ABOUT THIS EXERCISE — Your result should be every line of the records below that contains the word "video".

Dataset entries
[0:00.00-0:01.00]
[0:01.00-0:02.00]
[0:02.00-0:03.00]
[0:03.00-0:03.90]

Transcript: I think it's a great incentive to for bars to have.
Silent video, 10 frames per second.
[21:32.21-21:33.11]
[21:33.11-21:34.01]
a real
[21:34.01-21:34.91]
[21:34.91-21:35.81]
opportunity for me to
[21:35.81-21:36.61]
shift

---

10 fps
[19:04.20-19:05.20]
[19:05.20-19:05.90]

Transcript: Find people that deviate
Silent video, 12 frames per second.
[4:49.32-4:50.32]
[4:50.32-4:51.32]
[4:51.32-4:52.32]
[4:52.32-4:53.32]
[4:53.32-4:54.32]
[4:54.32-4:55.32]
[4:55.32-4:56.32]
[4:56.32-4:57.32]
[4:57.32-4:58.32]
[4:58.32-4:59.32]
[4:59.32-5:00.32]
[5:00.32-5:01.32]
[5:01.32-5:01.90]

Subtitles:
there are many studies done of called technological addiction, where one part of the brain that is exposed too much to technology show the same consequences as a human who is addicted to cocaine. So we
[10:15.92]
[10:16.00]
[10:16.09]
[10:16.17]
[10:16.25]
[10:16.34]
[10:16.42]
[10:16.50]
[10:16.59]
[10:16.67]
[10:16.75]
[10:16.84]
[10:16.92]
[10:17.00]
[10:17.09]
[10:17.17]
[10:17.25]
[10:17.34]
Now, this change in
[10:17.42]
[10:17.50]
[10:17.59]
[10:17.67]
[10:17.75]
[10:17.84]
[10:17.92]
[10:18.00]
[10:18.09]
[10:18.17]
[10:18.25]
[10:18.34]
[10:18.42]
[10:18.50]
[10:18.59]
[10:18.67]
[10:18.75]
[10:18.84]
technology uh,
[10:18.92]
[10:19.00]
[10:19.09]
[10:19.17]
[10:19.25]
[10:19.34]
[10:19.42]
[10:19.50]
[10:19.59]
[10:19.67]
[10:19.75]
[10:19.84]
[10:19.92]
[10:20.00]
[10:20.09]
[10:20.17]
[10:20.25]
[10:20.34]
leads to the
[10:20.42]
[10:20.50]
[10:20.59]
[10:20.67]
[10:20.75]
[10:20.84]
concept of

==

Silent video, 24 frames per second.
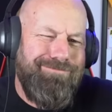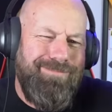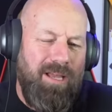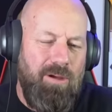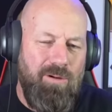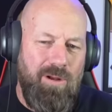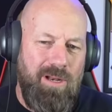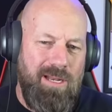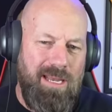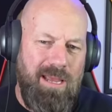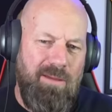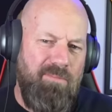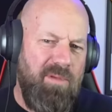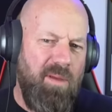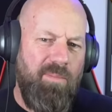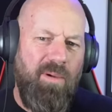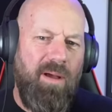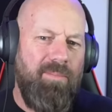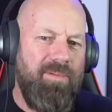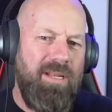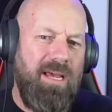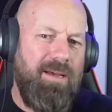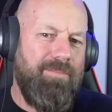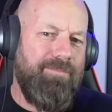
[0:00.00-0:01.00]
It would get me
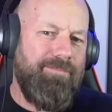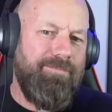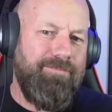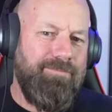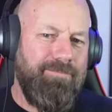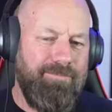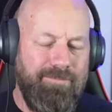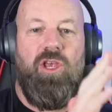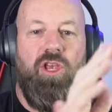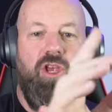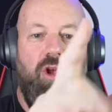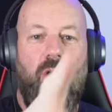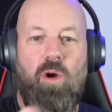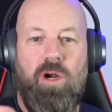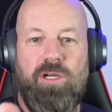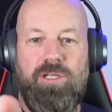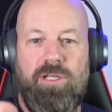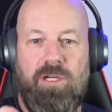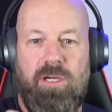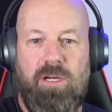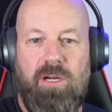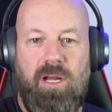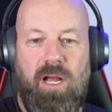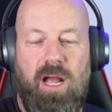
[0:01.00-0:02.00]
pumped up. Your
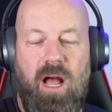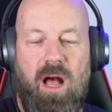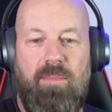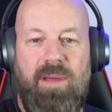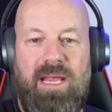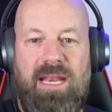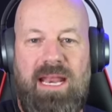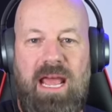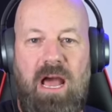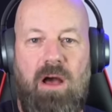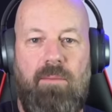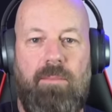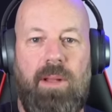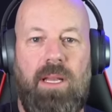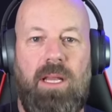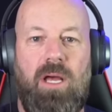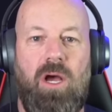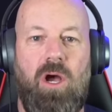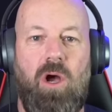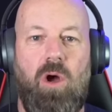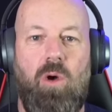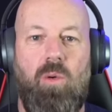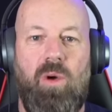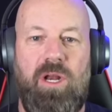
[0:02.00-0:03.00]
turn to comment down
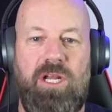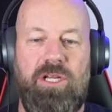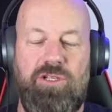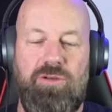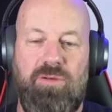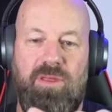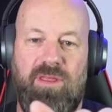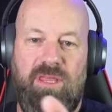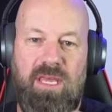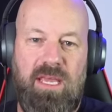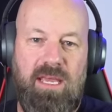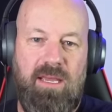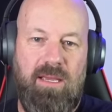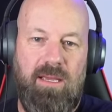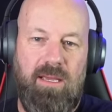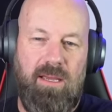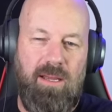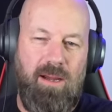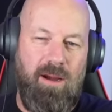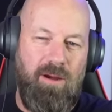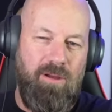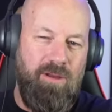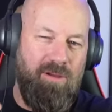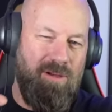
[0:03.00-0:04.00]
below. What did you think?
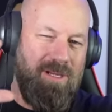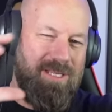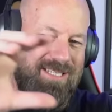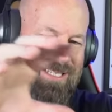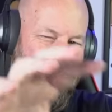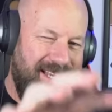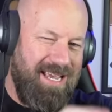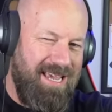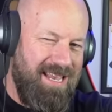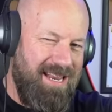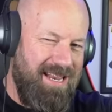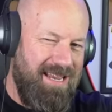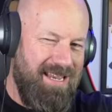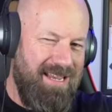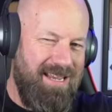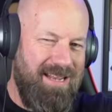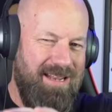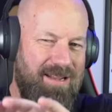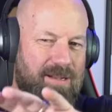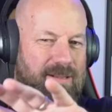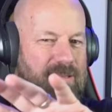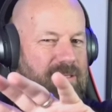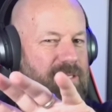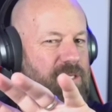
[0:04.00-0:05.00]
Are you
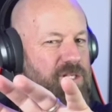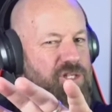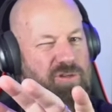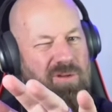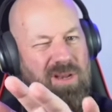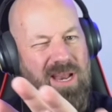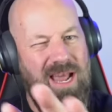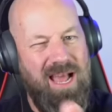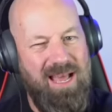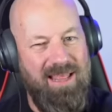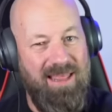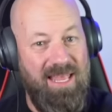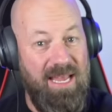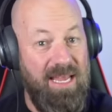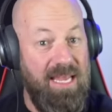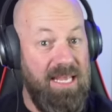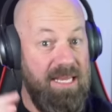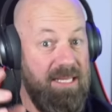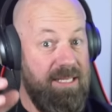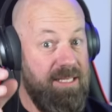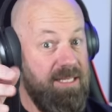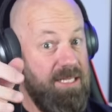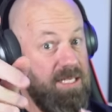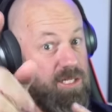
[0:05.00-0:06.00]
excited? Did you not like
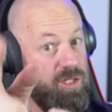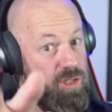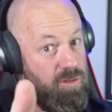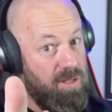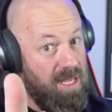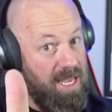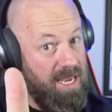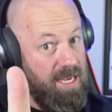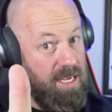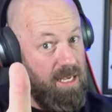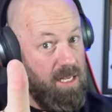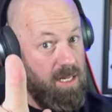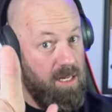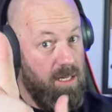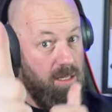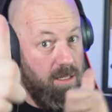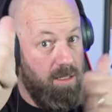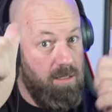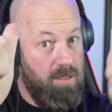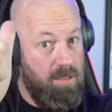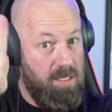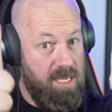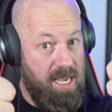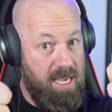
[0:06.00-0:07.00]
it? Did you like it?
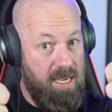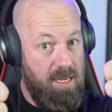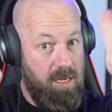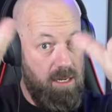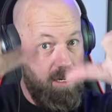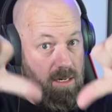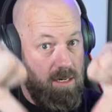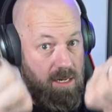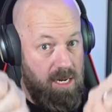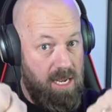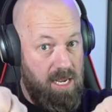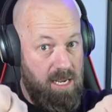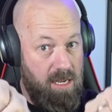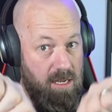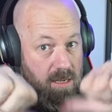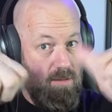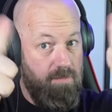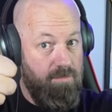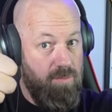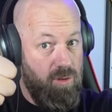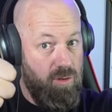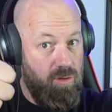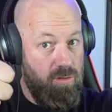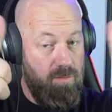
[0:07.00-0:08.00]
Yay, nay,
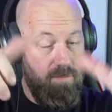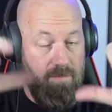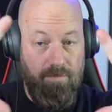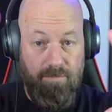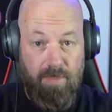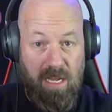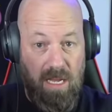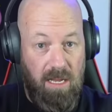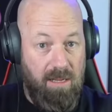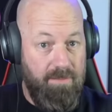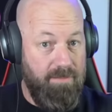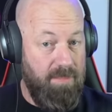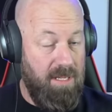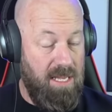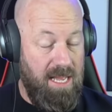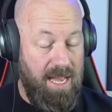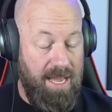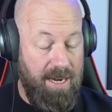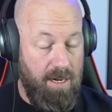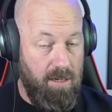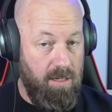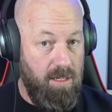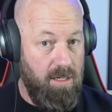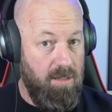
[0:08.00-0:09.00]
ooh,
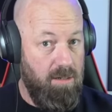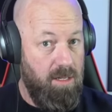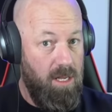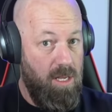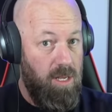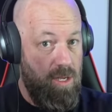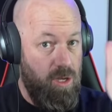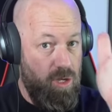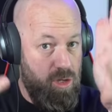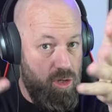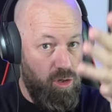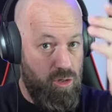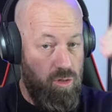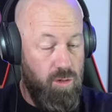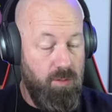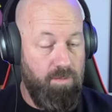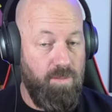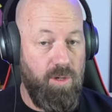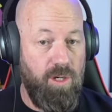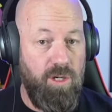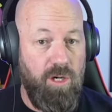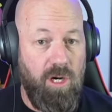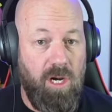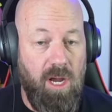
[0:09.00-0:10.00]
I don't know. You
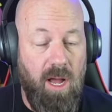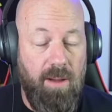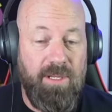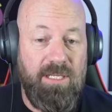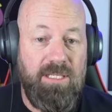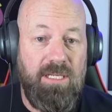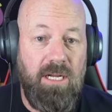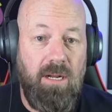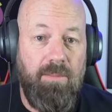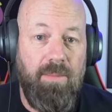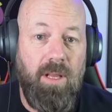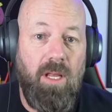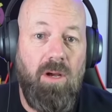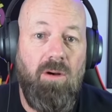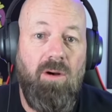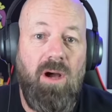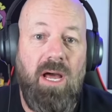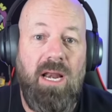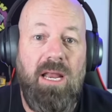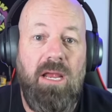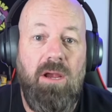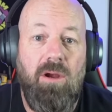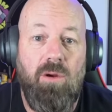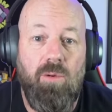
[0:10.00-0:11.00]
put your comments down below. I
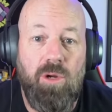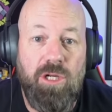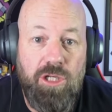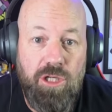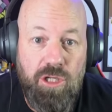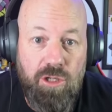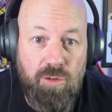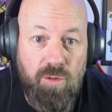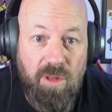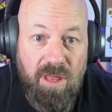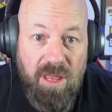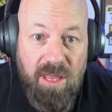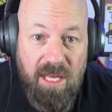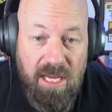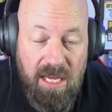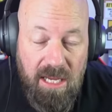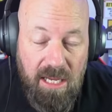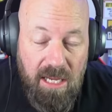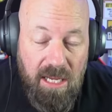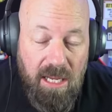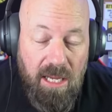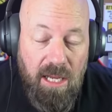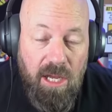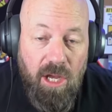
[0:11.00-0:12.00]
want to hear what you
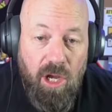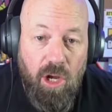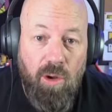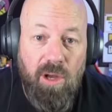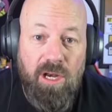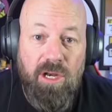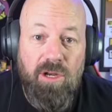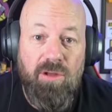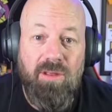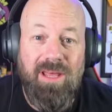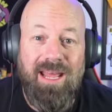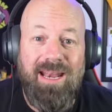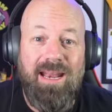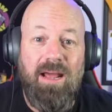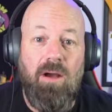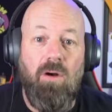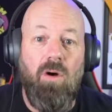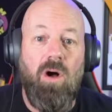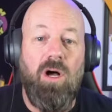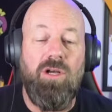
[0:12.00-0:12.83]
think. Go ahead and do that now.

RESULT OF THE EXERCISE —
Silent video, 10 frames per second.
Silent video, 12 frames per second.
Silent video, 24 frames per second.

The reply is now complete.